Камилл рассказал ему о своем посещении издательства.
— Я всегда считал успехом писателя, когда читатели узнают в некоторых персонажах самих себя. Но — горе, когда ответственный редактор не отличается в этом от простых читателей! А вы, пан профессор, выбрали время прочитать мою писанину?
— Вижу, сегодня ты настроил свою виолу на самый жалостный лад. Так что давай лучше сядем. Водки, боровички?
— Самого дешевого рома. Впрочем, откуда вам его взять? Скажите, пан профессор, только честно, не щадите меня: считаете ли вы, что мой рассказ, в том виде, в каком он вам известен, не может пойти?
— Чего мне тебя щадить, этого можешь не опасаться— худшей услуги молодому писателю и не придумаешь. Пойти твой рассказ может, выходят и куда более слабые вещи. Интересный рассказ; но интересен он прежде всего тем, как молодой талантливый прозаик сумел полностью отречься от своего личного, а тем самым и своеобразного взгляда на жизнь.
— Но вы сами всегда понуждали меня к максимальной простоте!
— Извини, это совершенно разные вещи: форма — и свой, особенный угол зрения.

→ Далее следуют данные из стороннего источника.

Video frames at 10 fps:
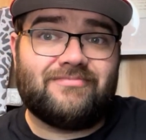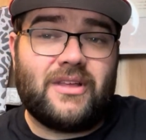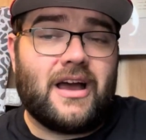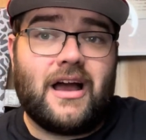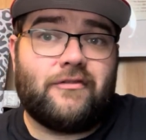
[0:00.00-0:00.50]

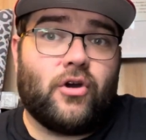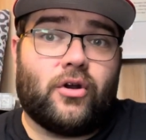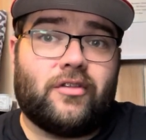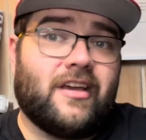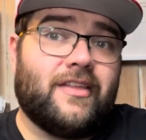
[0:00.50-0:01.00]
I've got to
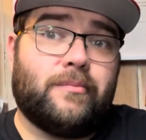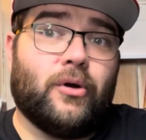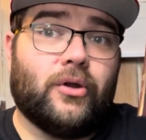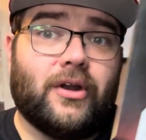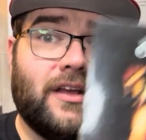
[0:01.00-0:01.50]
take the
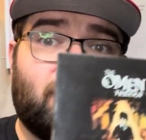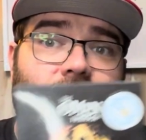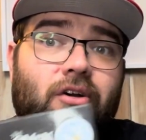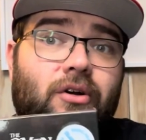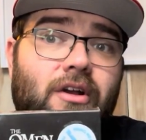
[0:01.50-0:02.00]
punt on it.
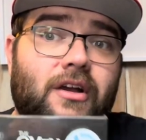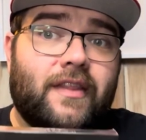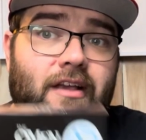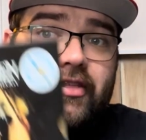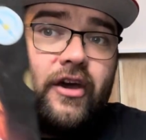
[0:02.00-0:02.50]
So
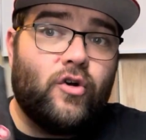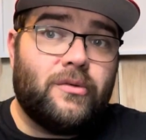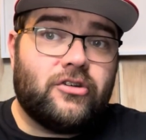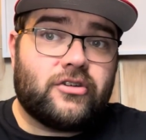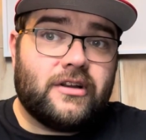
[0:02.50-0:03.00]
there's the
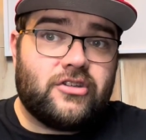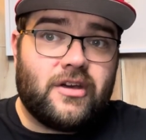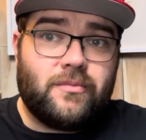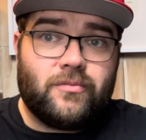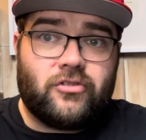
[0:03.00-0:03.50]
Omen trilogy.
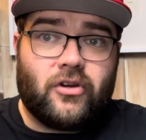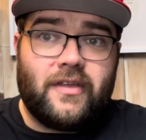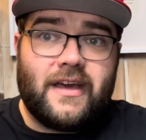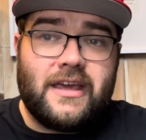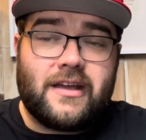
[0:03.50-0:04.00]
I'm sorry
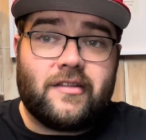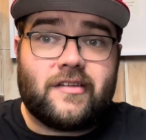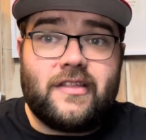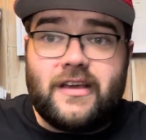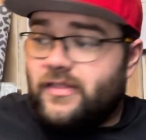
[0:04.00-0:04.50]
there, you can
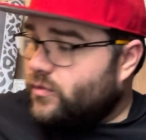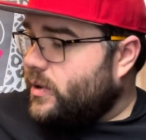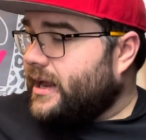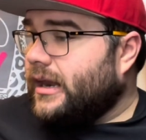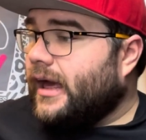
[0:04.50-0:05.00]
see the
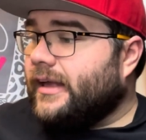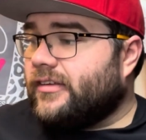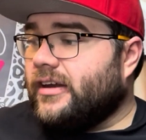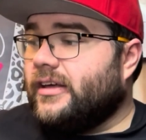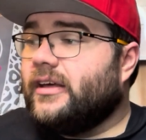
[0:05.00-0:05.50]
ring light's
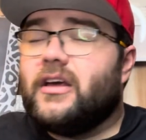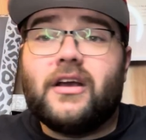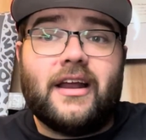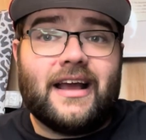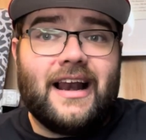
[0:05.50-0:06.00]
gonna
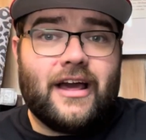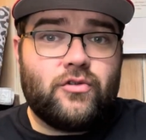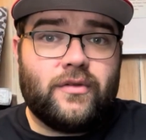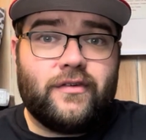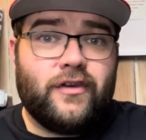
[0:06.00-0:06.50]
clash
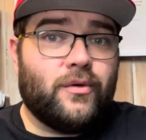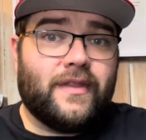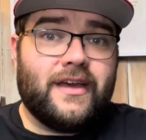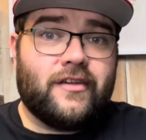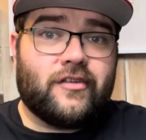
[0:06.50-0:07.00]
with a few of
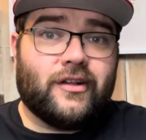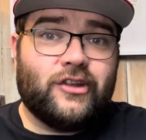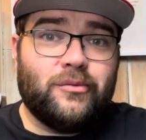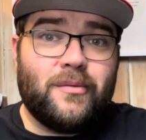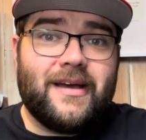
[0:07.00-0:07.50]
these, so I'll
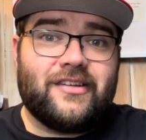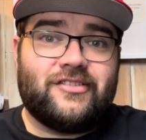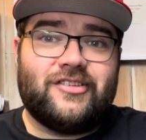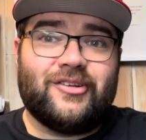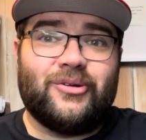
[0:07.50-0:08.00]
do my
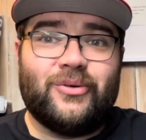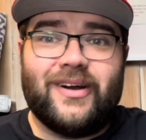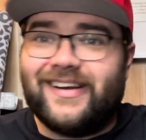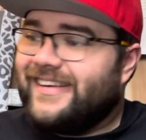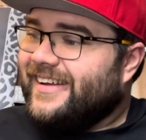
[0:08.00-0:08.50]
best
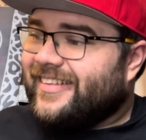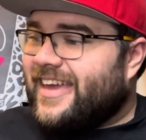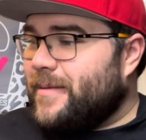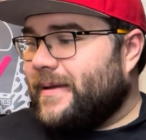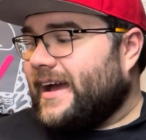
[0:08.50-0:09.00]
to
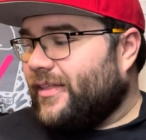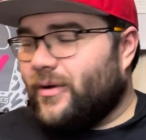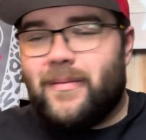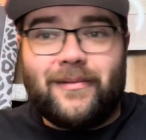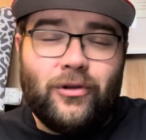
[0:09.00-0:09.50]
keep it out of the way.
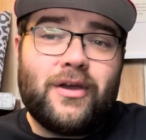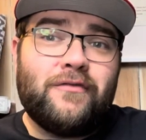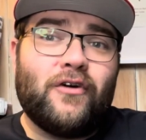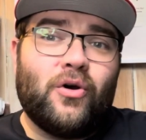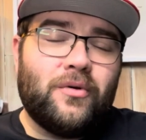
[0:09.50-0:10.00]
But I'm looking
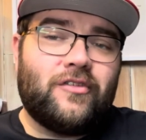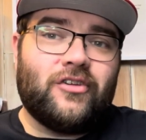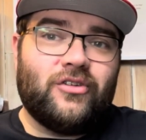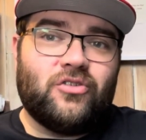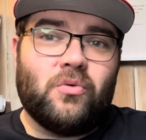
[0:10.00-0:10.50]
forward
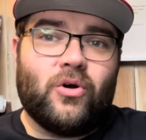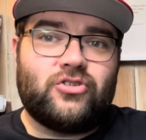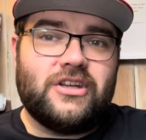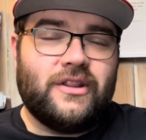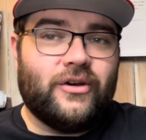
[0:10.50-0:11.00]
to
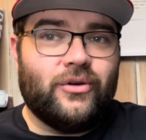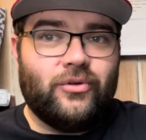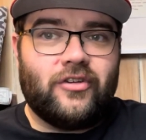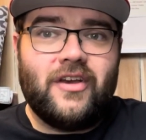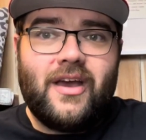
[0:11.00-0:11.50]
watching
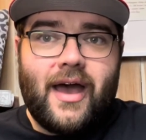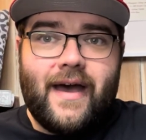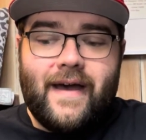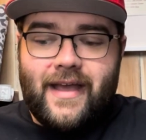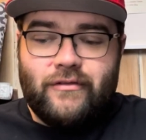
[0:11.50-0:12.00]
those
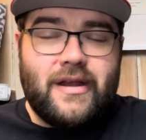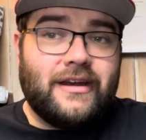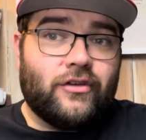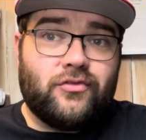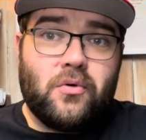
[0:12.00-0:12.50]
in
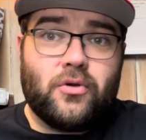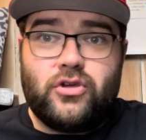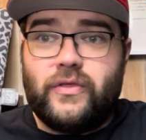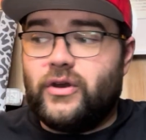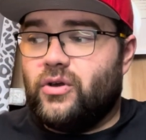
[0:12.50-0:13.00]
readiness for
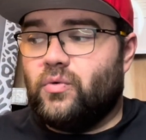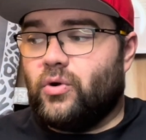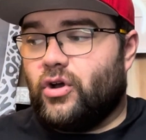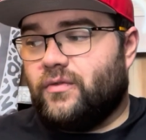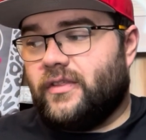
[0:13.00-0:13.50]
watching the new one
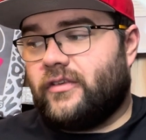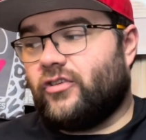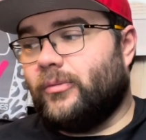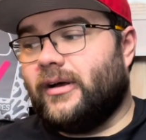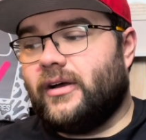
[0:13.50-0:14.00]
over the
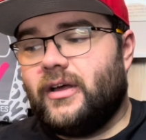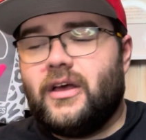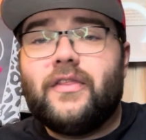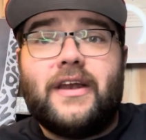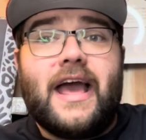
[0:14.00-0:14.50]
summer.
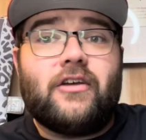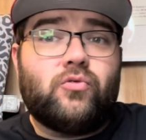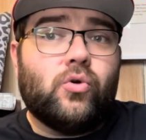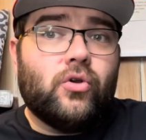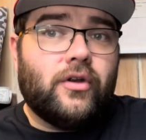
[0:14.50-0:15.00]
The next
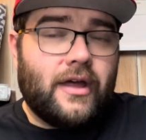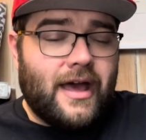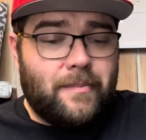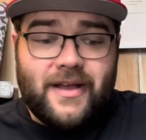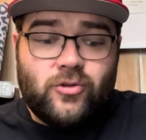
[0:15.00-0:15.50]
one, I
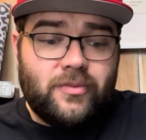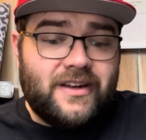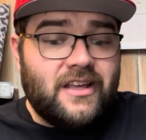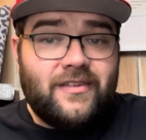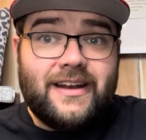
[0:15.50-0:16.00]
picked up the
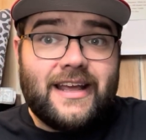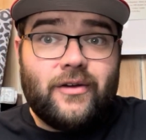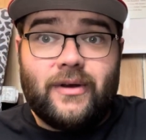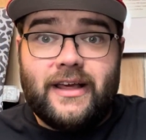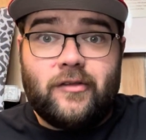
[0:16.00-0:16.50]
DVD
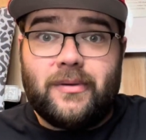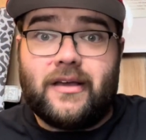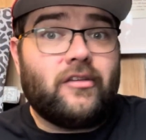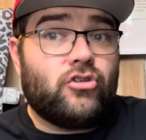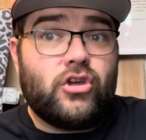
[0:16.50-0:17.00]
release
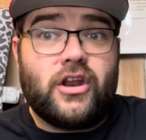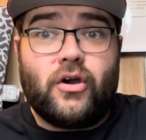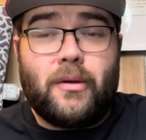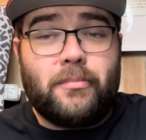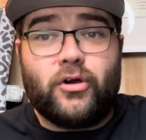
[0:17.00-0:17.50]
because, as you know,
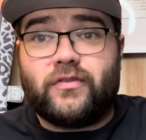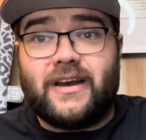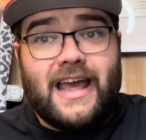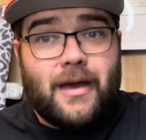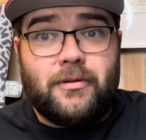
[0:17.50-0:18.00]
I'm perfectly
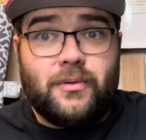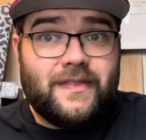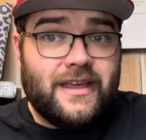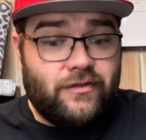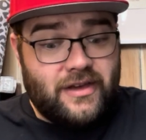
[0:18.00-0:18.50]
happy with
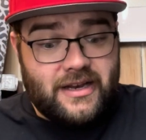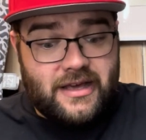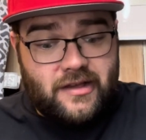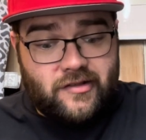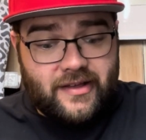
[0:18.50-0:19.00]

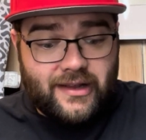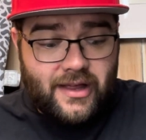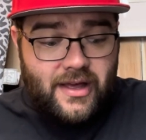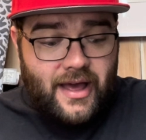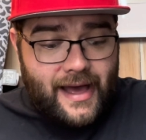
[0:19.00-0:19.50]
DVD still.
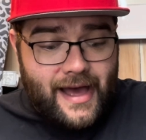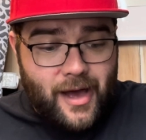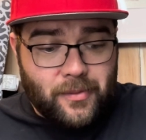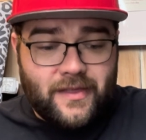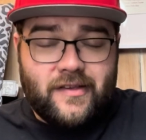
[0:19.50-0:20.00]

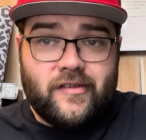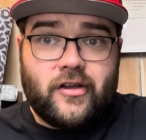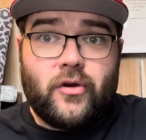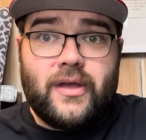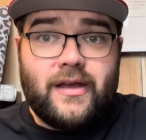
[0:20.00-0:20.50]
But this is a
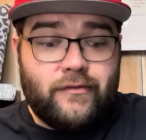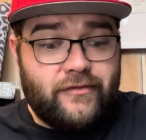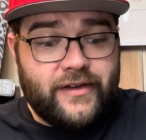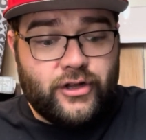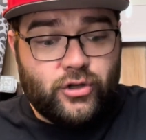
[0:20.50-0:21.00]
Korean
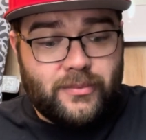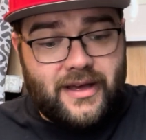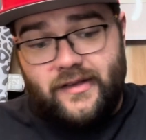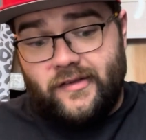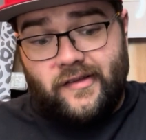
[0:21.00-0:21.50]
film.
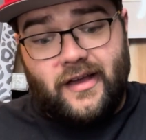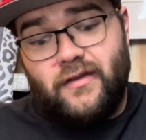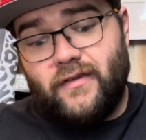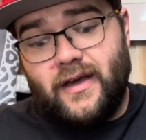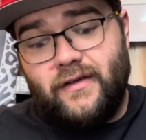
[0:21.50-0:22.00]
It's a
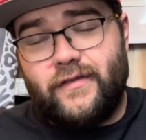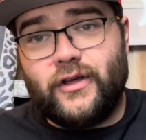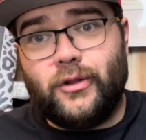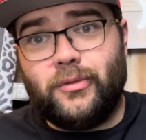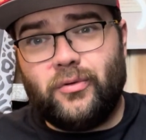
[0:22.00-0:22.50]
sci-fi
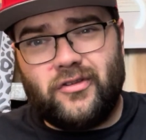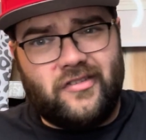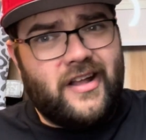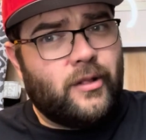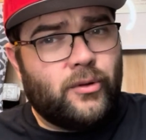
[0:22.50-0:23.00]
film. There was a
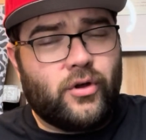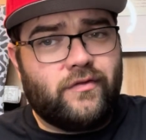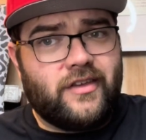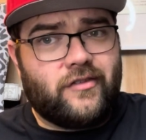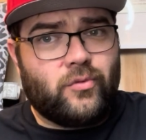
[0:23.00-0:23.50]
steelbook of
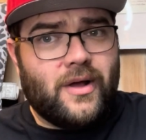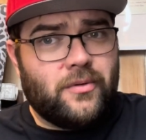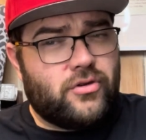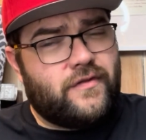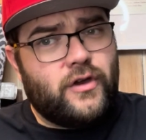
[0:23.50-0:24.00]
this as well,
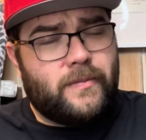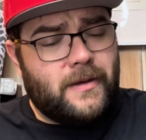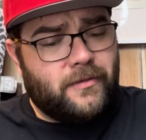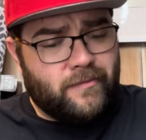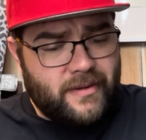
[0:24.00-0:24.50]
which a few
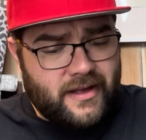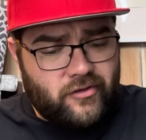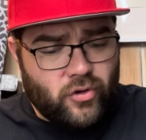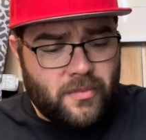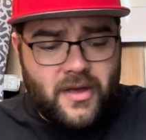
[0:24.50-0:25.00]
people have picked
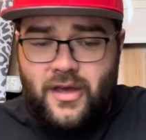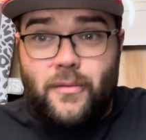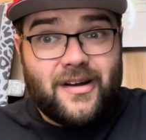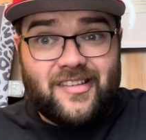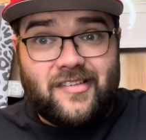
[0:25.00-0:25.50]
up.
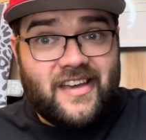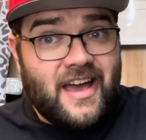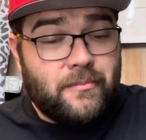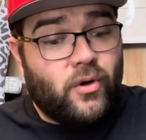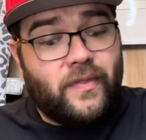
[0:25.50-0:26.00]
But as I say,
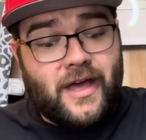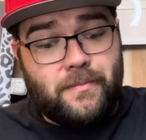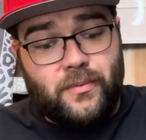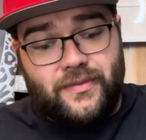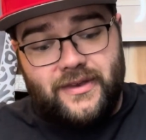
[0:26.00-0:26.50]
I'm more than happy
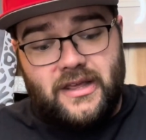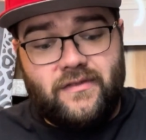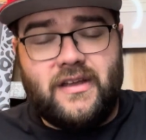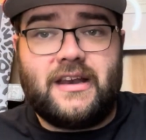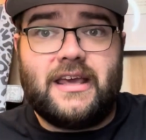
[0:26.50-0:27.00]
with the
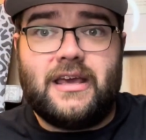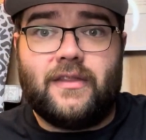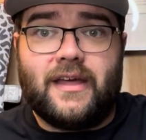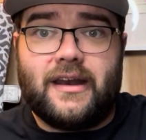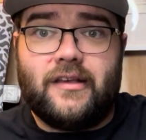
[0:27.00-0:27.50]
DVD, and
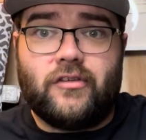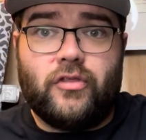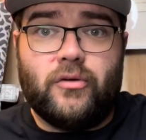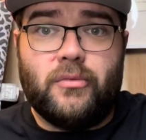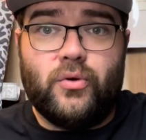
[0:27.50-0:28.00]
that is
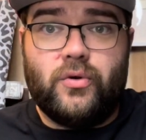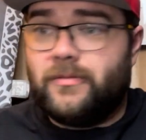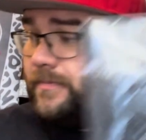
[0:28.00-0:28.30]
The Moon.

Камилл осушил стопку, Крчма налил ему еще. Нет хуже такой критики, которая касается самой сути произведения: она может раздавить автора, а помочь не в силах.
— Быть может, у тебя в этом рассказе уйма личного, Камилл. Но даже если я описал то, что со мной случилось в самом деле, это еще не значит, что я правдив в литературном смысле. Здесь не хватает именно той авторской позиции, которая преобразует голую действительность так, чтобы художественный образ стал правдивее самой правды. Не пиши пережитое в действительности — пиши вымысел, подкрепленный твоим жизненным опытом!
В том-то и камень преткновения, пан профессор, мелькнуло в голове Камилла: я писал не о пережитом событии, я брал именно вымысел, опирающийся на опыт жизни... Но послушаем дальше:
— Литература, настоящая-то, начинается там, где тебе удалось правду жизни поднять на качественно более высокий уровень — правды художественного образа...
Через открытое окно вливался ароматный весенний воздух раннего вечера, принося с собой мелодичные жалобные звуки песни малиновки. Откуда она взялась в Праге, хотя бы и в квартале вилл, эта птаха дремучих лесов? И может, поет она вполне весело, только моя «художественная правда» преобразила ее пение, подняв на качественно более высокий уровень, придала ему трагический тон, созвучный моему положению?
— Ко всему тому, что вы, пан профессор, стараетесь вбить мне в башку, необходимо еще то, чего в башку вбить нельзя: талант. Нет ли у вас печки?
— У нас центральное отопление. А что?
— Да сжечь бы оба экземпляра!
— Притормози, Камилл! — рассердился Крчма. — А за советом ступай тогда к тому, кто подобострастно и неискренне помажет тебе медом по губам...
Третья стопка водки. Первые признаки знакомого состояния, когда ты словно отодвигаешься от всего того, что тебя так неумолимо жжет. После долгого перерыва снова нашел я дорогу к этому человеку, чтобы напороться на его прежнюю беспощадную откровенность. Немножко неприятно оттого, что Роберт Давид, даже после стольких лет, все еще безошибочно читает в наших душах.